* RSTP with switchdev question
@ 2019-12-13 21:18 Murali Karicheri
2019-12-16 16:55 ` Murali Karicheri
0 siblings, 1 reply; 5+ messages in thread
From: Murali Karicheri @ 2019-12-13 21:18 UTC (permalink / raw)
To: netdev, Kwok, WingMan
Hi Netdev experts,
We are working on a switchdev based switch driver with L2 and stp
offload. Implemented the driver based on
Documentation/networking/switchdev.txt
Currently seeing an issue with switch over of a link failure. So
wondering how this is supposed to work. So any help on this will
be highy appreciated.
0 1
|-------X---------- B ----------------------|
A C root
|-------------------------------------------|
Figure 1)
At the start, A, B and C nodes are brought up and mstpd is started
on all nodes and we get a toplogy as above with X marking the link
that breaks the loop. We run a Ping from C to A and it works fine
and takes the direct path from C to A. We then simulate a link
failure to trigger topology change by disconnecting of the link
A to C. Switch over happens and the topology gets updated quickly
and we get the one below in Figure 2).
Case 2)
0 1
|------------------ B ----------------------|
A C root
|-------------------X-----------------------|
Figure 2)
The ping stops and resume after about 30 seconds instead of right
away as expected in rstp case which should be in milliseconds. On
debug we found following happening.
1) In the steady state, the fdb dump at the firmware on B (This
implements the switch) shows that both A and C appears on port
1 as expected.
2 After switch over, Ping frame from C with A's MAC address gets
sent to B. However B's fdb entry is still showing it is at
port 1. Since the frame arrived from C, it drops the frame.

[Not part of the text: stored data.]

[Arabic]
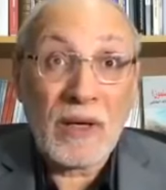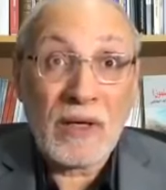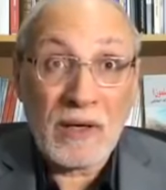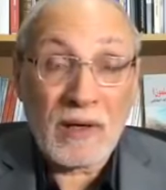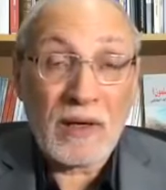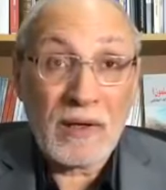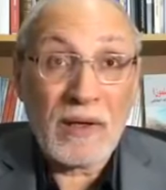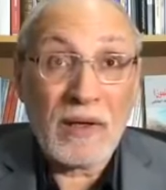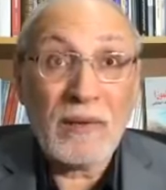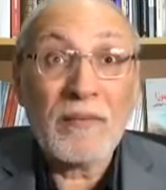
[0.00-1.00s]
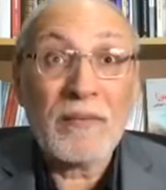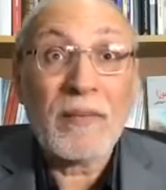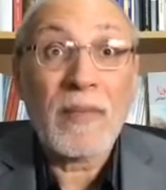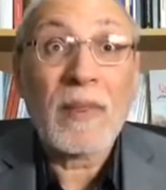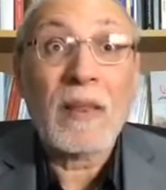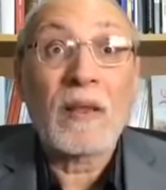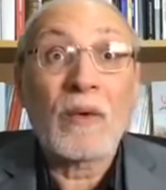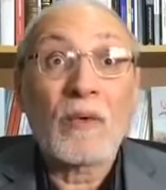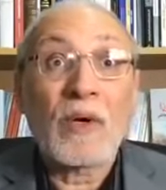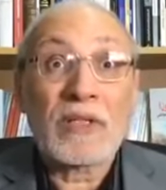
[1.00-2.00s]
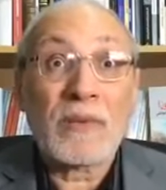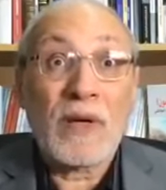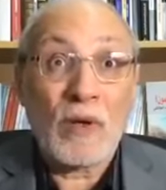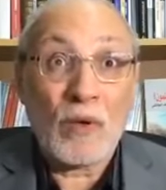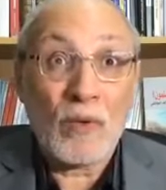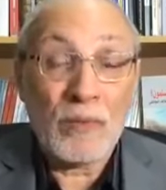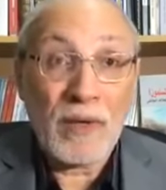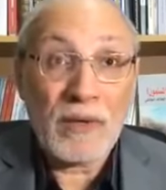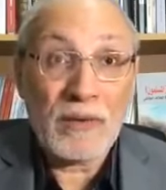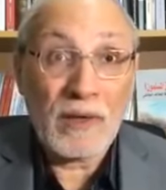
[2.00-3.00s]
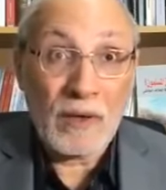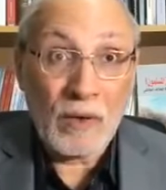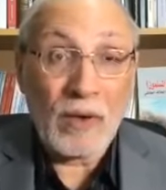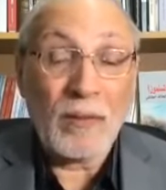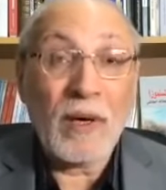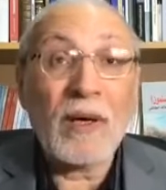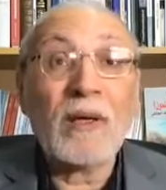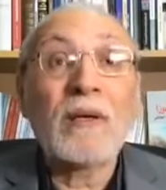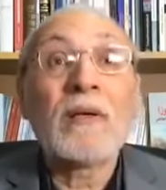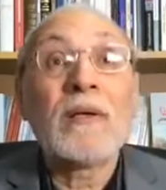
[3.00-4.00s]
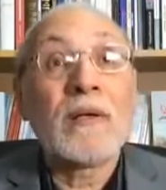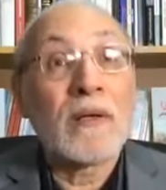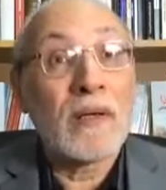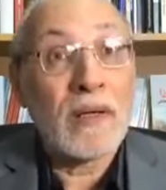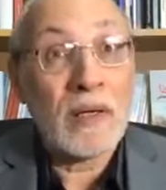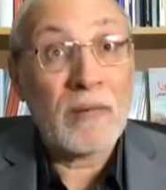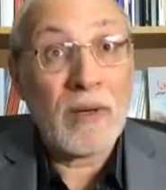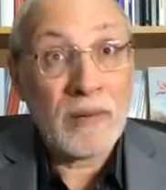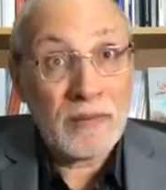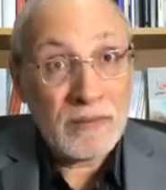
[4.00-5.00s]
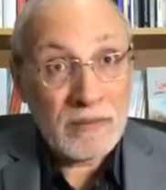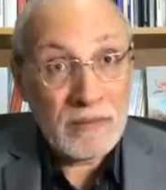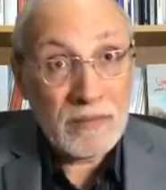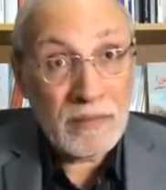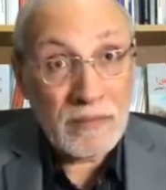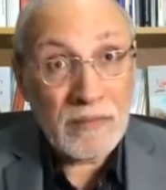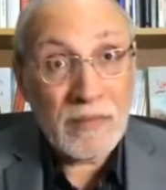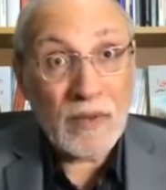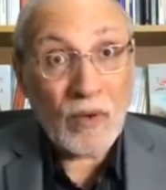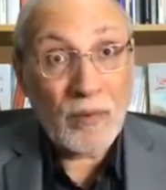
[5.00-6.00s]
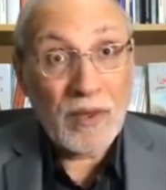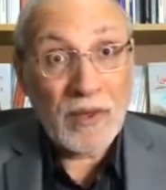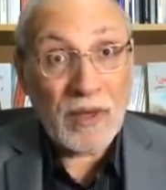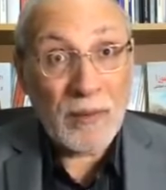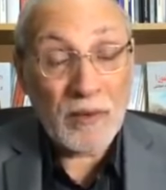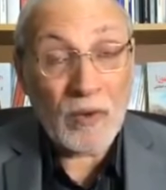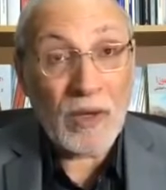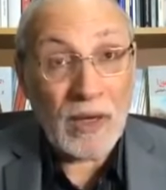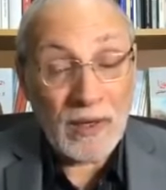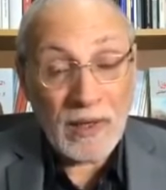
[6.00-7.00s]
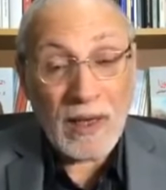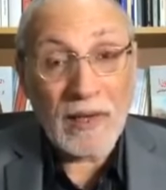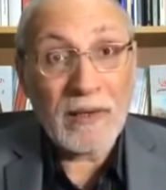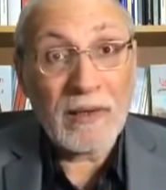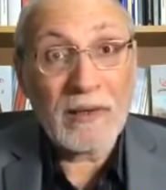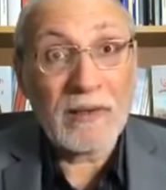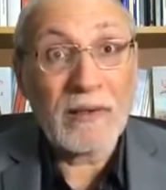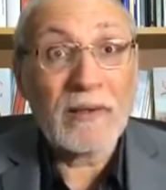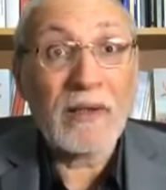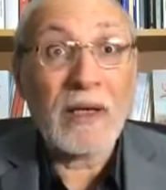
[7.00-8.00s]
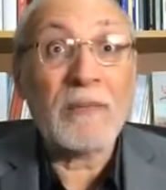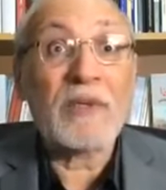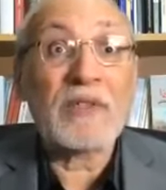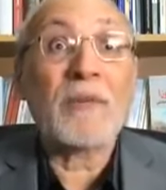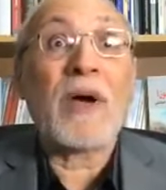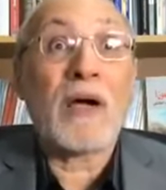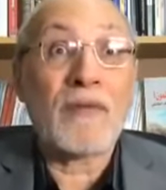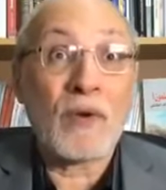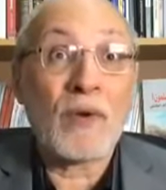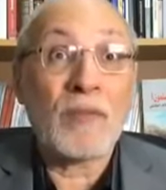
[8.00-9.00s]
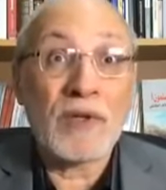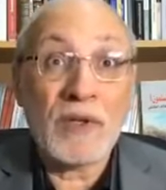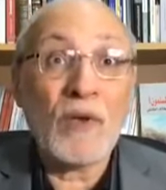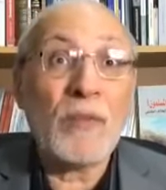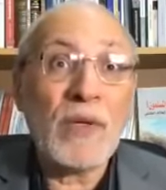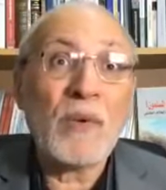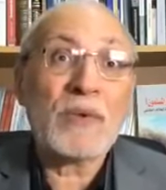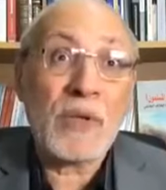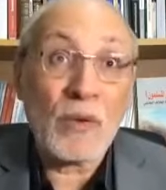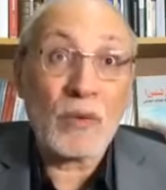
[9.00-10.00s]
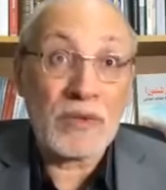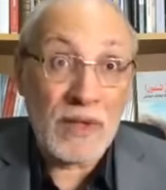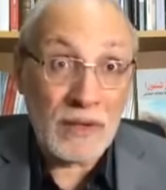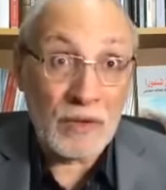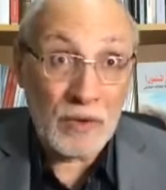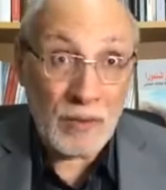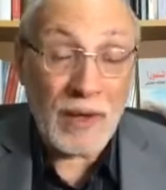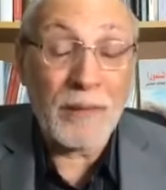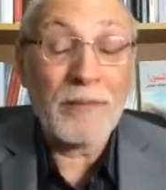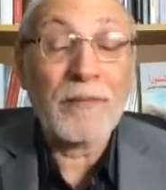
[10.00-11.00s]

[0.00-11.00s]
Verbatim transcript: الإيرانية وأصبح الحكم بيد العلماء الإمام الخميني رحمة الله عليه عين أئمة جماعة في كل مدينة وبدأوا يصلون صلاة الجمعة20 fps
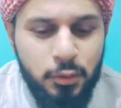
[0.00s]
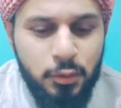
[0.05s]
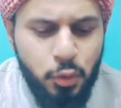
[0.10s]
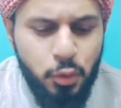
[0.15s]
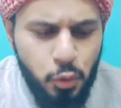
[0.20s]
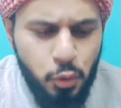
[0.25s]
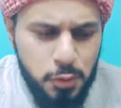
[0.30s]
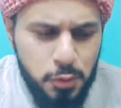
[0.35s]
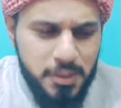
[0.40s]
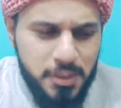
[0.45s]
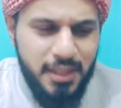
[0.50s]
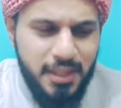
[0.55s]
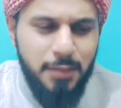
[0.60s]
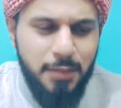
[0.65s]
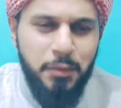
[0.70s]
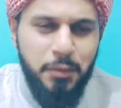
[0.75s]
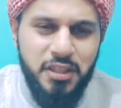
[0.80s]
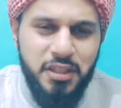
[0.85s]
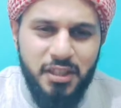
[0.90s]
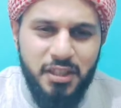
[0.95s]
तो कुछ बेचारे
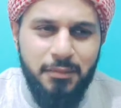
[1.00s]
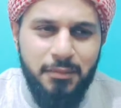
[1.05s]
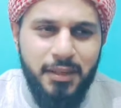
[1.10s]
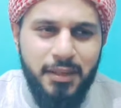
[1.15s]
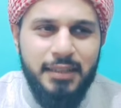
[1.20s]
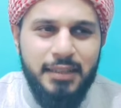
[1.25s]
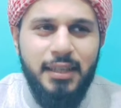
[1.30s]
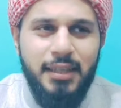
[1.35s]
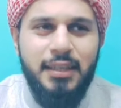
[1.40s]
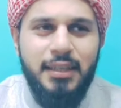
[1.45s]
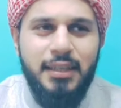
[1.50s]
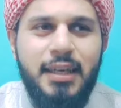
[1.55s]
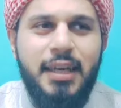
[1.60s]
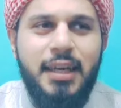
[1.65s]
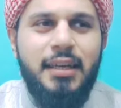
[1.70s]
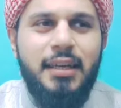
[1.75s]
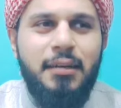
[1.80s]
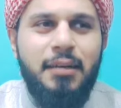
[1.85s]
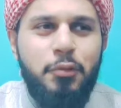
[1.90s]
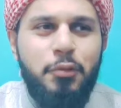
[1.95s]
प्रेशर में रहते
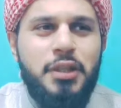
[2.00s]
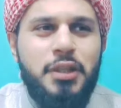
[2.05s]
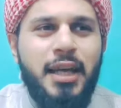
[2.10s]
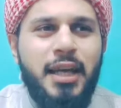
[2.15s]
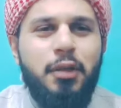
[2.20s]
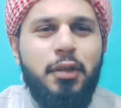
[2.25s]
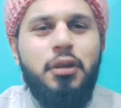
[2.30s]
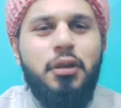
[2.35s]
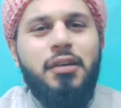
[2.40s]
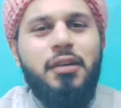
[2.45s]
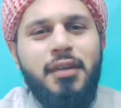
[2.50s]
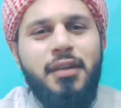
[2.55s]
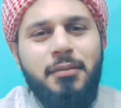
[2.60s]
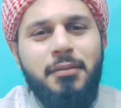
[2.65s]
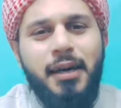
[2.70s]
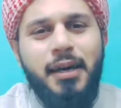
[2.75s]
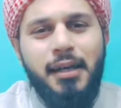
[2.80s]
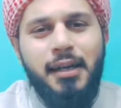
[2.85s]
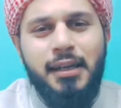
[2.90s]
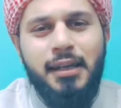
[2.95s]
यार हम हो जाएंगे तो घर वाले
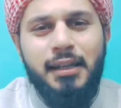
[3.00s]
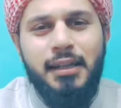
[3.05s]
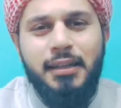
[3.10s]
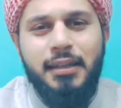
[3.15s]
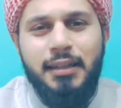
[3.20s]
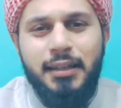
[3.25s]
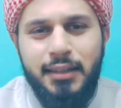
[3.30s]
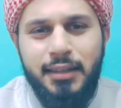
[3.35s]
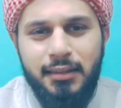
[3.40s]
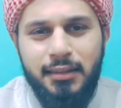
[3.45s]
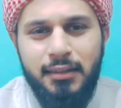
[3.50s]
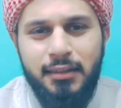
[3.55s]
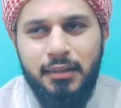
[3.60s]
बाहर निकाल देंगे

So the question is, in this scenario, how does the data path
restored quickly? Looks like for this to happen FDB at the nodes
needs to get flushed or re-learned so that it will show all nodes
at the correct port in the new topology. So in this case at node
B, A should appear on port 0 instead of port 1 so that L2
forwarding happens correctly? As expected, if another ping is
initiated from A to C, the other ping (C to A) starts working as
the FDB at B is updated. But if data path needs to be restored
quickly, these fdb update should happen immediately. How does
this happen?
Thanks
Murali
--
Murali Karicheri
Texas Instruments
^ permalink raw reply [flat|nested] 5+ messages in thread
* Re: RSTP with switchdev question
2019-12-13 21:18 RSTP with switchdev question Murali Karicheri
@ 2019-12-16 16:55 ` Murali Karicheri
2019-12-17 11:21 ` Andrew Lunn
0 siblings, 1 reply; 5+ messages in thread
From: Murali Karicheri @ 2019-12-16 16:55 UTC (permalink / raw)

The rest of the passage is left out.